Here’s the Honest Answer
Your health won’t fall apart if you go commando, and it won’t transform if you do. What changes is the microenvironment around your genitals, and how that environment behaves depends entirely on what you replace the underwear with.
For women prone to yeast infections or bacterial vaginosis, sleeping commando and choosing loose, breathable outer fabrics during the day can genuinely reduce recurrence. The issue was never underwear as a category.

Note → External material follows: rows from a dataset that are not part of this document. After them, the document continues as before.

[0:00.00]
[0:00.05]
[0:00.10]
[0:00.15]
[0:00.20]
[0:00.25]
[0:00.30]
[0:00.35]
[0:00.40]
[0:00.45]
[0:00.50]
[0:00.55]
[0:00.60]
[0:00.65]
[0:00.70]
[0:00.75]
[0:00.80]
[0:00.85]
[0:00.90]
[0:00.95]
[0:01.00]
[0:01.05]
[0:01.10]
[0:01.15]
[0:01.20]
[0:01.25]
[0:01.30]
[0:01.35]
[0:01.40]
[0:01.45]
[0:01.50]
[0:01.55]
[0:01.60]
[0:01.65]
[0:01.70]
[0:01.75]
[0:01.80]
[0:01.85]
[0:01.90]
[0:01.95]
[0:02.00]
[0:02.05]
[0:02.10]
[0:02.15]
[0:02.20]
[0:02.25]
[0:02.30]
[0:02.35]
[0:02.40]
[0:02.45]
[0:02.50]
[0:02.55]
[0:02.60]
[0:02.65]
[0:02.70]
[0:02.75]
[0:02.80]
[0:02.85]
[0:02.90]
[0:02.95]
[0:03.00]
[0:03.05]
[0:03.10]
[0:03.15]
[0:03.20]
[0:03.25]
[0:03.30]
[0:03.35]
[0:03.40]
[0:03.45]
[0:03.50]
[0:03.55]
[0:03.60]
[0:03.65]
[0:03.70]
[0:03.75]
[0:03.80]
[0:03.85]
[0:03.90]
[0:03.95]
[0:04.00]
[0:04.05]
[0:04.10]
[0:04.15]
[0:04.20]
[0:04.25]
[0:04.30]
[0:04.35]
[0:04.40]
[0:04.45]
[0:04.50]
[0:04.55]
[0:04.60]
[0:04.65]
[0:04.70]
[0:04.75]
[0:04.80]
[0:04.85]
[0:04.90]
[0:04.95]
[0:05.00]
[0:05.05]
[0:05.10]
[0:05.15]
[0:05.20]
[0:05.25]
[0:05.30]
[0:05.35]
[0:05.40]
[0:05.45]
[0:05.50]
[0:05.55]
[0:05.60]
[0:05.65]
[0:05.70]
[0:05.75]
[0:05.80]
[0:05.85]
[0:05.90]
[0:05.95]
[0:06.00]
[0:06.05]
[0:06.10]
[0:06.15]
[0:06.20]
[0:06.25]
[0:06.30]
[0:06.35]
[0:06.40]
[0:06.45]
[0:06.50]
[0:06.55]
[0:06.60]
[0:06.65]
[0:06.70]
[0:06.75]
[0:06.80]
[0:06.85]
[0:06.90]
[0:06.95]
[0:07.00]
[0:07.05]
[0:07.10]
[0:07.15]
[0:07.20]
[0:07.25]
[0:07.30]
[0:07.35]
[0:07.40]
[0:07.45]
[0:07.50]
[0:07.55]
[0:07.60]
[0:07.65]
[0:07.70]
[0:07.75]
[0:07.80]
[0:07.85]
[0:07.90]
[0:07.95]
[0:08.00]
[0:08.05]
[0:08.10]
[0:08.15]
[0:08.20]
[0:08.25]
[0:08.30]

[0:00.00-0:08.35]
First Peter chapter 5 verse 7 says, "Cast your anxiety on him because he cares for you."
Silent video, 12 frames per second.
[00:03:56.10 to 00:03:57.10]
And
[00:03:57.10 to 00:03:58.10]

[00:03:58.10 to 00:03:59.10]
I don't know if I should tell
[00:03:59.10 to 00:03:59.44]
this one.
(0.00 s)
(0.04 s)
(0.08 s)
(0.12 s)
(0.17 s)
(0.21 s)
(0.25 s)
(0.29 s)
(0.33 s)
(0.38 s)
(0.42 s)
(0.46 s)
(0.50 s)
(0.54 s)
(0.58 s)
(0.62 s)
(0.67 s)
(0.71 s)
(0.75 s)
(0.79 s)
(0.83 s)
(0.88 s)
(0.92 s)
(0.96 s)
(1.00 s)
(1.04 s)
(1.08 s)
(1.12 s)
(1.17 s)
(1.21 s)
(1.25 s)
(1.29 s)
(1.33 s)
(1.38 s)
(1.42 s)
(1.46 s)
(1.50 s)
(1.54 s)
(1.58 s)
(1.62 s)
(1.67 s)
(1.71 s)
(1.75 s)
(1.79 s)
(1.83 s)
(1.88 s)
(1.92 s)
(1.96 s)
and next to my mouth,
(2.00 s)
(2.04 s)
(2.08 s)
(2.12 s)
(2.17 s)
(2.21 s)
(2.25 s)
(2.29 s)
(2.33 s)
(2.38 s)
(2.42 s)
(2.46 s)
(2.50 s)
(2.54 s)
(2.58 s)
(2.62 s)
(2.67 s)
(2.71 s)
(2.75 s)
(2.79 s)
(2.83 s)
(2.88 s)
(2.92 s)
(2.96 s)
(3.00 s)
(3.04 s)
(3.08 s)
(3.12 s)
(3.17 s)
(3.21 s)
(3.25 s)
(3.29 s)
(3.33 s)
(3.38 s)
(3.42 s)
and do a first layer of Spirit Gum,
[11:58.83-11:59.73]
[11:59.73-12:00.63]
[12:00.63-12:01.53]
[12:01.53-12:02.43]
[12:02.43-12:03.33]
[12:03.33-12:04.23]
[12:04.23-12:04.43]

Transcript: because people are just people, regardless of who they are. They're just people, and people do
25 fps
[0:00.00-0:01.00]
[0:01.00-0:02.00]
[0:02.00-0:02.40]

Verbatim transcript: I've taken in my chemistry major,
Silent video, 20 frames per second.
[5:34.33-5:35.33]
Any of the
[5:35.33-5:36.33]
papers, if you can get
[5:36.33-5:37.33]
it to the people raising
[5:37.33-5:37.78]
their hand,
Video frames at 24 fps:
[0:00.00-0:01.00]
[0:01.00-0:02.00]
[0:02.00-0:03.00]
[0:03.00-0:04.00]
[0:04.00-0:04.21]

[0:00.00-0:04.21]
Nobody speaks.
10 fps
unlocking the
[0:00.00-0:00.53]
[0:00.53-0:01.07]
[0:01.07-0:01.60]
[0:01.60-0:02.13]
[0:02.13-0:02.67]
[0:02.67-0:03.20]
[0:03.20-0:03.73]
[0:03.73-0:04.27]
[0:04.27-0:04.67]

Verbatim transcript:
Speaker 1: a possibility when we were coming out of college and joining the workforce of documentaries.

It was non-breathable, moisture-trapping underwear specifically. Remove that and replace it with nothing, and the problem often goes with it. Replace it with tight synthetic gym wear and you’ve solved nothing.
For men with fertility concerns, or anyone who runs warm and sweats heavily, less restriction around the groin is likely a modest net positive for skin health and, at least for those actively trying to conceive, for reproductive health too. For anyone who exercises hard or wears tight synthetic clothing most of the day, going commando introduces friction and moisture risks that may outweigh the gains.
The broader point is that underwear was never a universal health requirement. It’s a garment that solves some problems while creating others, and which problems matter depends on your body and your daily routine. When you stop wearing it, the responsibility for what underwear was doing shifts to everything else: the outer fabric against your skin, how often you change, how carefully you wash. Pay attention to those things and most bodies will feel exactly as good, or a little better, than before.
Disclaimer: This information is not intended to be a substitute for professional medical advice, diagnosis, or treatment and is for information only. Always seek the advice of your physician or another qualified health provider with any questions about your medical condition and/or current medication. Do not disregard professional medical advice or delay seeking advice or treatment because of something you have read here.
AI Disclaimer: This article was created with the assistance of AI tools and reviewed by a human editor.